= Roberto Kolb Neuhaus =

Mexican musicologist and oboist

Roberto Kolb Neuhaus (1951, Mexico) is a Mexican musicologist and oboist of Austrian origin. He is widely known for his researches of Mexican composer Silvestre Revueltas. He has written many books and essays about the composer published in Mexico, United States, Vienna, and Berlin. He has been invited to musical congresses worldwide. In 1998 he published the first complete catalogue of Revueltas's works. He is the leading authority on Revueltas music.

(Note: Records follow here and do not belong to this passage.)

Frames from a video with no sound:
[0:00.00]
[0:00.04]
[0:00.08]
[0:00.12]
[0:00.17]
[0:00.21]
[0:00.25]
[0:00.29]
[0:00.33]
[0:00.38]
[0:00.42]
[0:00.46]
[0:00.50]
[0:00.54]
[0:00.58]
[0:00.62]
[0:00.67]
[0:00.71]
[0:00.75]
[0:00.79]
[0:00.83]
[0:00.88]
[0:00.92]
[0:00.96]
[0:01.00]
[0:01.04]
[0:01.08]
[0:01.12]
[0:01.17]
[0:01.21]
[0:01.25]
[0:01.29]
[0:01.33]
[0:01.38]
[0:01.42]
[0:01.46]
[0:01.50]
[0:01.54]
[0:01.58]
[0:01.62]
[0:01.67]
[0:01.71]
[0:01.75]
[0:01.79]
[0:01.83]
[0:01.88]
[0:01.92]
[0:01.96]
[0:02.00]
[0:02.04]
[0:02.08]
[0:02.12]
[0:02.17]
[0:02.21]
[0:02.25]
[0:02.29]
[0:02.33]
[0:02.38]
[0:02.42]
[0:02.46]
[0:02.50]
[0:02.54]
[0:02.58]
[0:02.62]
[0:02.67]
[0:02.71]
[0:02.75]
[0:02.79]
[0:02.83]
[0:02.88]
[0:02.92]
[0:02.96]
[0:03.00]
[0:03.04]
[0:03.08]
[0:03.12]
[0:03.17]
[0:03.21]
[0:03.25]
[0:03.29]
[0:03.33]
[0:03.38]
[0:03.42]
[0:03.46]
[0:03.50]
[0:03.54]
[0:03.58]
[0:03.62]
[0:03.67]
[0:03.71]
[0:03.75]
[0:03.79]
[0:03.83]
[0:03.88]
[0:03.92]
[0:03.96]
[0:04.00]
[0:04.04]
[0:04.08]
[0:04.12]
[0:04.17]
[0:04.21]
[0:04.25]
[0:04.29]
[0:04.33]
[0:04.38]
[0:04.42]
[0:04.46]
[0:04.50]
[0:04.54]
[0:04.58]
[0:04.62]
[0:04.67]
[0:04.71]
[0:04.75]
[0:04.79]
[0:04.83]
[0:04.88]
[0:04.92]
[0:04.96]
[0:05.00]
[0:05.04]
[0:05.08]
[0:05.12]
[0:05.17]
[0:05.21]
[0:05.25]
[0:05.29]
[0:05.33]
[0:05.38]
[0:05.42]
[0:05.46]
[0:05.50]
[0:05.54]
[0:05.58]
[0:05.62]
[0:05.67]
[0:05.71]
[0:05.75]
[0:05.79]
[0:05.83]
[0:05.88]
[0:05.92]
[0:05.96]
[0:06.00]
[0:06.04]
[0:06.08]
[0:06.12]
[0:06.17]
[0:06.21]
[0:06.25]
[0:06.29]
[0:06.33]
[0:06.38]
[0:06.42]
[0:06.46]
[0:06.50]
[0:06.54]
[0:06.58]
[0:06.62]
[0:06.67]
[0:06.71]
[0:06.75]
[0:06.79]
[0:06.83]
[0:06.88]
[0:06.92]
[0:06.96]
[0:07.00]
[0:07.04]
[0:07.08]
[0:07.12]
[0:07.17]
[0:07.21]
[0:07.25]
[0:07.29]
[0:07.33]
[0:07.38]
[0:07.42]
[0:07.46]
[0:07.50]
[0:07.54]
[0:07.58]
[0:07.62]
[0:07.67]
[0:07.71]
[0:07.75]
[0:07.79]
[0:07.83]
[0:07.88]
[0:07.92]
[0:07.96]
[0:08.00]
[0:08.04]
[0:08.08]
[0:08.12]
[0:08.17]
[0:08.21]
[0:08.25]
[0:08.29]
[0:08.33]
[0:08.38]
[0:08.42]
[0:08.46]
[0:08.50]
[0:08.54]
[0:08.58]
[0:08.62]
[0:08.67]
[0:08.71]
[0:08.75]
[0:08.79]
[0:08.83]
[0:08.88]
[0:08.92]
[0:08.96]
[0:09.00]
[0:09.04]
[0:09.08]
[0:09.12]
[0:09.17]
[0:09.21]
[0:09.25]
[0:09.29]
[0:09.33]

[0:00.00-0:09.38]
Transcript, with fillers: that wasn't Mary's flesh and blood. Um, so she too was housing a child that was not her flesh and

He studied at the Conservatory of The Hague where he obtained a degree in oboe and a special degree in English horn. He has also studied baroque oboe, composition and sociology of music. He received a Ph.D. in History of Art from National Autonomous University of Mexico UNAM. For 15 years he played the oboe and English horn in the Filarmonica de la Ciudad de Mexico and in Filarmonica de la UNAM.
He is founder and artistic director of Camerata de las Americas.
Since 1994 he has been a teacher and researcher at the Escuela Nacional de Musica (UNAM).
Recently he collaborated with the Orquesta Sinfónica de Guanajuato in the first world recording of Revueltas's orchestral work Esquinas in its two versions.

==Works==
- Kolb Neuhaus, Roberto. 1998. Manual para la construcción de cañas para oboes. ISBN 968-36-6358-3.
- Kolb Neuhaus, Roberto. 1998. Silvestre Revueltas. Catálogo de sus obras. Coyoacán, DF. Universidad Nacional Autonóma de México. Escuela Nacional del Música. ISBN 9683669093.